O vice-diretor de Ensino da ENSP afirmou que o Doutorado Profissional é um indicador de que a Escola está cumprindo sua tarefa e que se trata de um projeto “difícil de colocar de pé”. Em referência à mitologia grega, Gideon Borges disse que o mestre e o doutor profissionais são “os demiurgos da Saúde Pública”, que têm a tarefa de “melhorar a qualidade de vida da população, criar formas perfeitas para isso”. O coordenador de Stricto Sensu da ENSP, Rondineli Mendes, festejou o clima de alegria e congratulação do evento, manifestando o desejo de que o ambiente perdure durante os quatro anos de curso.

A coordenadora do Programa de Pós-graduação em Saúde Pública Profissional, Gisela Cardoso, celebrou o curso como “conquista extremamente importante da ENSP e da Fiocruz” ao dizer que resulta de um processo de esforço coletivo “que está valendo a pena”. A coordenadora-geral do Doutorado Profissional, Elyne Engstrom, destacou que o tema dos Direitos Humanos, escolhido para a aula, expressa um valor ético e político para a instituição. “Também tem a ver com a nossa soberania, pois o Brasil é um país que respeita os Direitos Humanos e a Fiocruz valoriza isso. É uma pena que esse tema hoje ainda esteja tão tensionado”, declarou a pesquisadora.
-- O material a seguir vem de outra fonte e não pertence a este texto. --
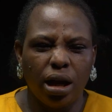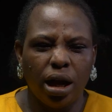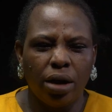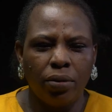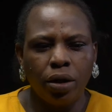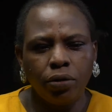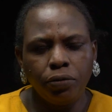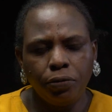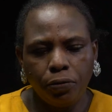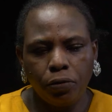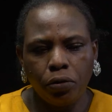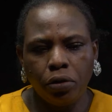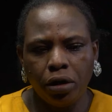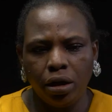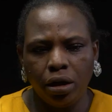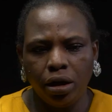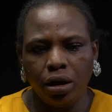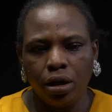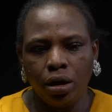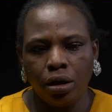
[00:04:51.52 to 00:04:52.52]
Around 4
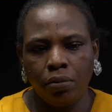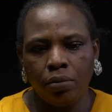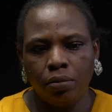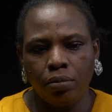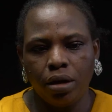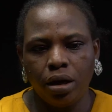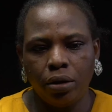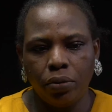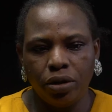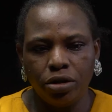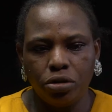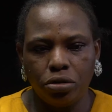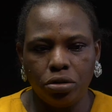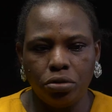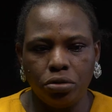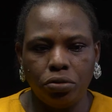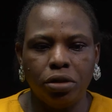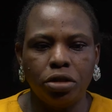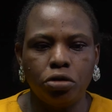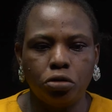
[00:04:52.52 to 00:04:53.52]
a.m., I went to
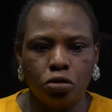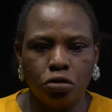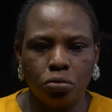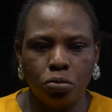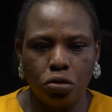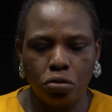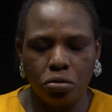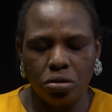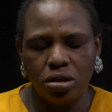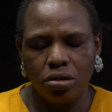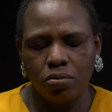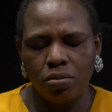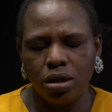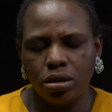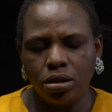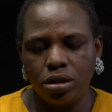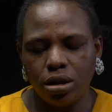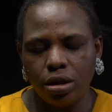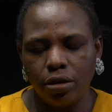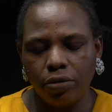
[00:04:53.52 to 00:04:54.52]
the restroom to use
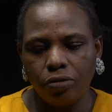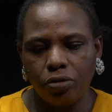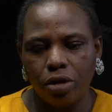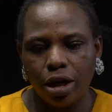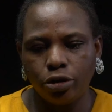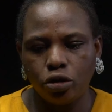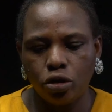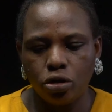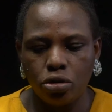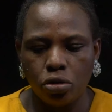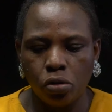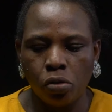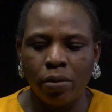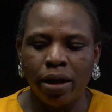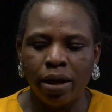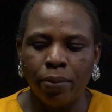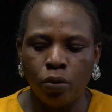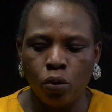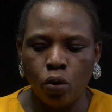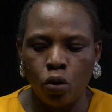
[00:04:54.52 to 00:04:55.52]
myself. I just saw
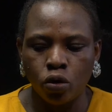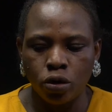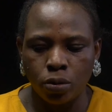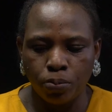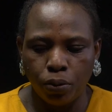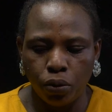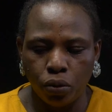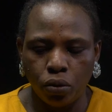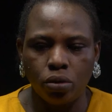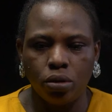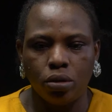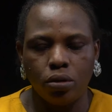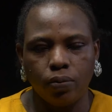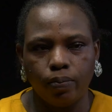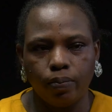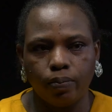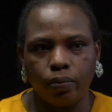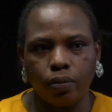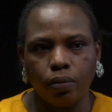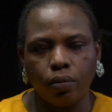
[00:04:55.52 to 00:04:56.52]
my mucus plug
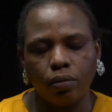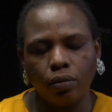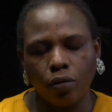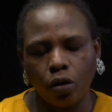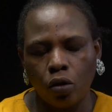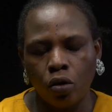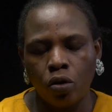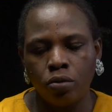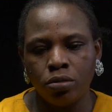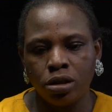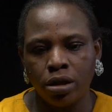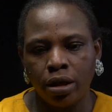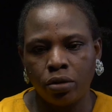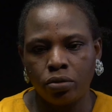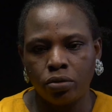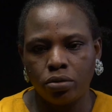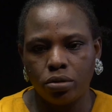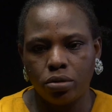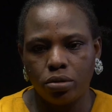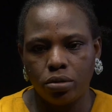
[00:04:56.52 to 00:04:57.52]
comes
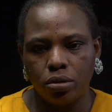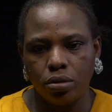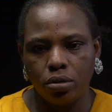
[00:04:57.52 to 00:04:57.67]
out.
A coordenadora-geral de Gestão de Pessoas da Fiocruz, Andrea da Luz Carvalho, destacou à nova turma que o Doutorado Profissional representa o duplo desafio da instituição: desalienar a teoria da prática e vice-versa. “A academia precisa se desalienar também para que a ciência não seja alienada da população brasileira, para que seja uma ciência contextualizada”, defendeu.

Assessora do gabinete da Secretaria Municipal de Saúde do Rio de Janeiro, Teresa Timo afirmou ser muito importante para a pasta ter profissionais qualificados por uma instituição como a ENSP. “É pertinente e simbólico inaugurarmos uma turma falando sobre direitos humanos”, celebrou. Representante dos alunos da primeira turma do Doutorado Profissional, Ana Carolina Rangel deu as boas-vindas aos novos estudantes: “Ser trabalhador do SUS e estudar não é para qualquer um. É uma conquista. Mergulhar de cabeça sem boia nos debates, mas haverá leveza, bom humor e integração”.

O evento foi encerrado no fim da manhã com uma emocionante apresentação do Canto da Rua, um coral formado por pessoas em situação de rua, realizado pela Pastoral do Povo da Rua, da Arquidiocese do Rio de Janeiro.